Named after the iconic Miriam Makeba song, this short film tells the incredible story of heroism in one ordinary day in Apartheid South African history; and the film has been selected to show at the Clermont-Ferrand International Short Film Festival in France.
“Miriam Makeba’s song Lakutshon’ Ilanga is a tribute to the people who remain disappeared; whose families to this day don’t know what happened to them,” says writer and director Phumi Morare on the inspiration for her new short film.

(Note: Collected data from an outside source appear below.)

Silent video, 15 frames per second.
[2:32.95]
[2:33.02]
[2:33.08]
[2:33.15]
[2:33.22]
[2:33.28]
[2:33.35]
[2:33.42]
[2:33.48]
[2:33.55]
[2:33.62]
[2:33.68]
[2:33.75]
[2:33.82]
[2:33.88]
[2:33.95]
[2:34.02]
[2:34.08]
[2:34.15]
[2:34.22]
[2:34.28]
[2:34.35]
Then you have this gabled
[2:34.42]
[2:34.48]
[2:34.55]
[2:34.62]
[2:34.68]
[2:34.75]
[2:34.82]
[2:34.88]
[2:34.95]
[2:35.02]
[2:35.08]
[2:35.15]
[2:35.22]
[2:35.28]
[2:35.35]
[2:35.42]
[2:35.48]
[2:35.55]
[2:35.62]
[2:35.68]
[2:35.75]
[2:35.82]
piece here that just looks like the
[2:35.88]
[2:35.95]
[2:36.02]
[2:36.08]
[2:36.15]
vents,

Morare also revealed to OkayAfrica that being selected for the highly acclaimed French film festival comes as much needed affirmation; after facing many difficulties with shooting the movie in the midst of a global pandemic; “Having my film have it’s World Premiere at Clermont-Ferrand Film Festival and its US Premiere at The Pan African Film Festival is such an honour. Clermont-Ferrand Film Festival is one the world’s most prestigious festivals for short films.”
Lakutshon’ Ilanga tells the story of Lerato, a Black nurse who looks after Anele, her brother, who is a high school student and her little sister Khanyi. The film is set at the apex of Apartheid where young boys and men often went missing at the hands of the police. The thrilling plot sets Lerato on a mission to find her brother after he suddenly goes missing. Morare explained to OkayAfrica that she wanted to focus on the different ways women fought Apartheid; “I wanted to explore the traits of women that can be misunderstood as weakness; and to look at the circumstances that cause us to unleash and reveal our power”.
The Film tells the story of untold apartheid heroines and; has also been selected for the Pan African Film Festival in Los Angeles where African films get selected for the Oscars.